*** Begin section ***

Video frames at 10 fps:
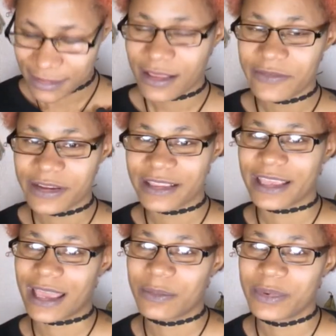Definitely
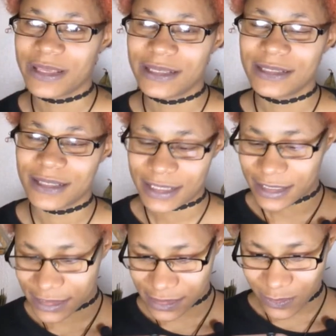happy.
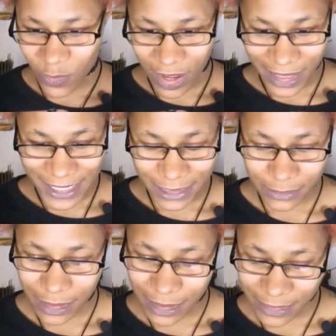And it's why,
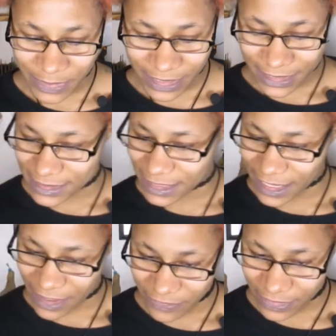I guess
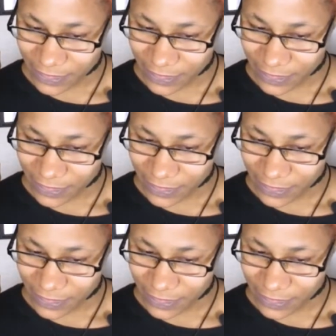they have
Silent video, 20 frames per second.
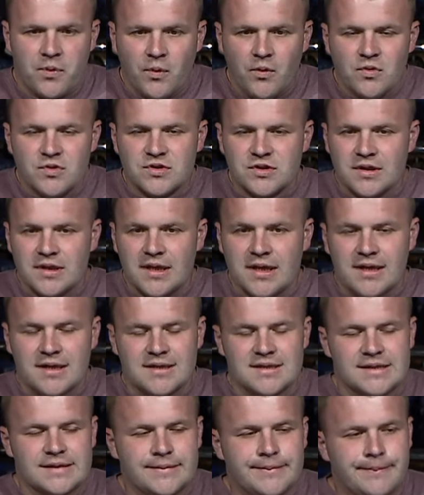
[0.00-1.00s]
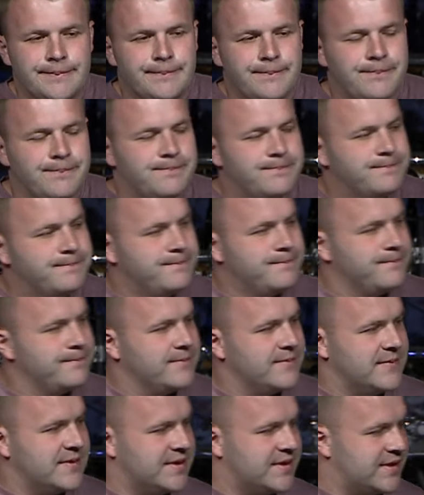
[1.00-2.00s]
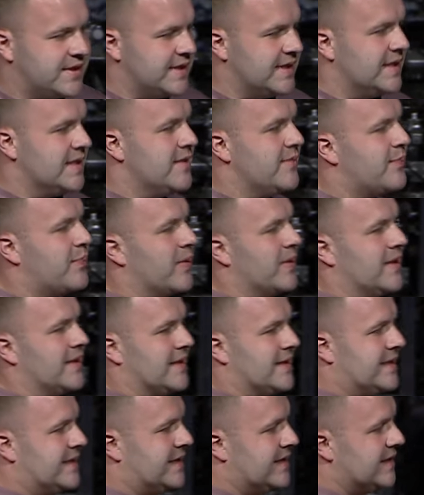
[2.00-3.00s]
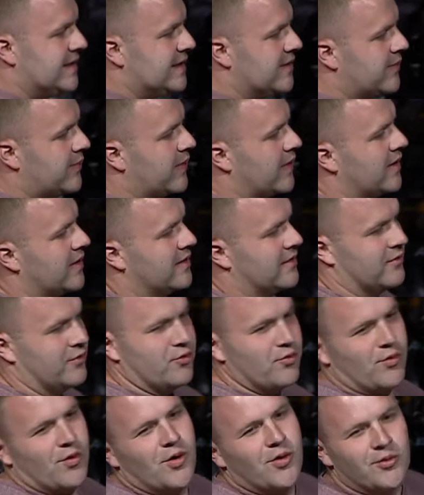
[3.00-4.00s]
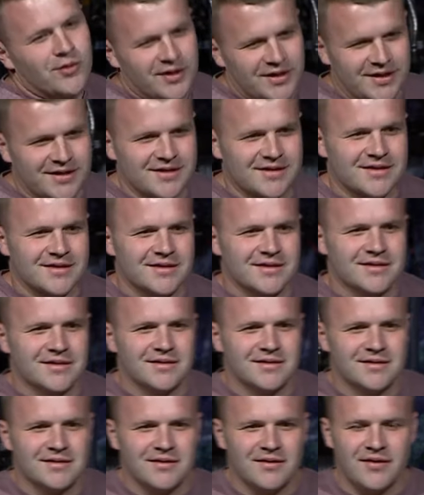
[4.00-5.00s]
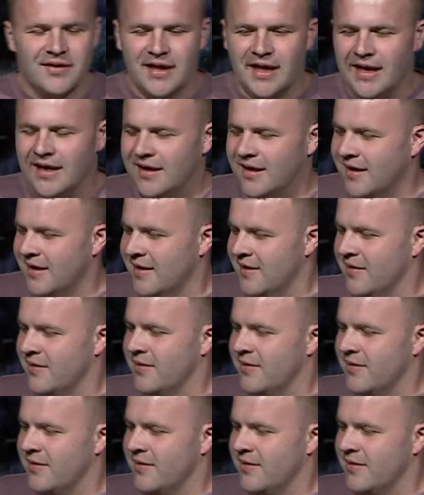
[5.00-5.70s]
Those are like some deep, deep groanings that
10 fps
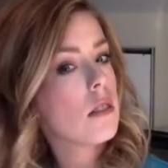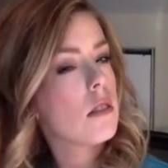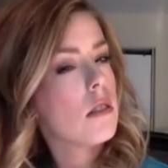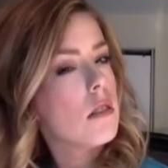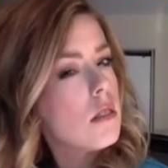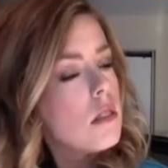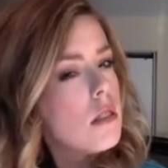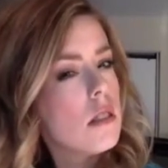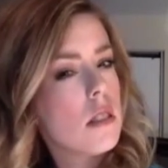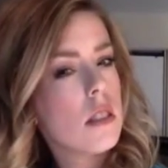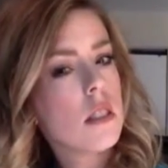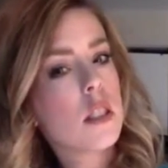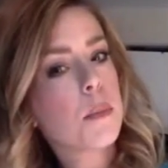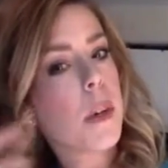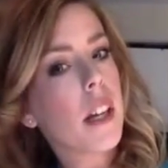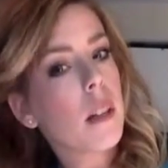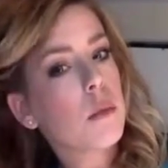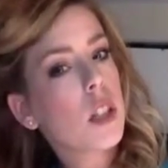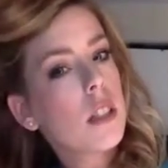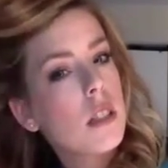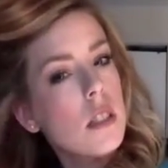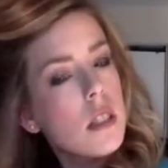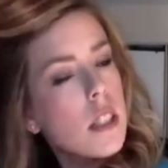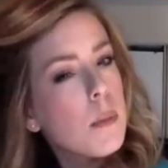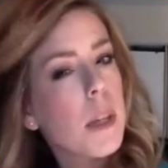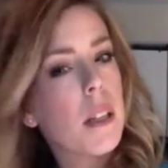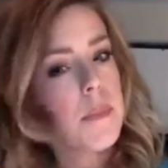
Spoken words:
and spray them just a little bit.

*** End section ***

_What this task involves_:
Excluding pictures, copy exactly the lines from the line containing "[1.00-2.00s]" through the last line of the data, inclusive.

_Problem solution_:
[1.00-2.00s]
[2.00-3.00s]
[3.00-4.00s]
[4.00-5.00s]
[5.00-5.70s]
Those are like some deep, deep groanings that
10 fps
Spoken words:
and spray them just a little bit.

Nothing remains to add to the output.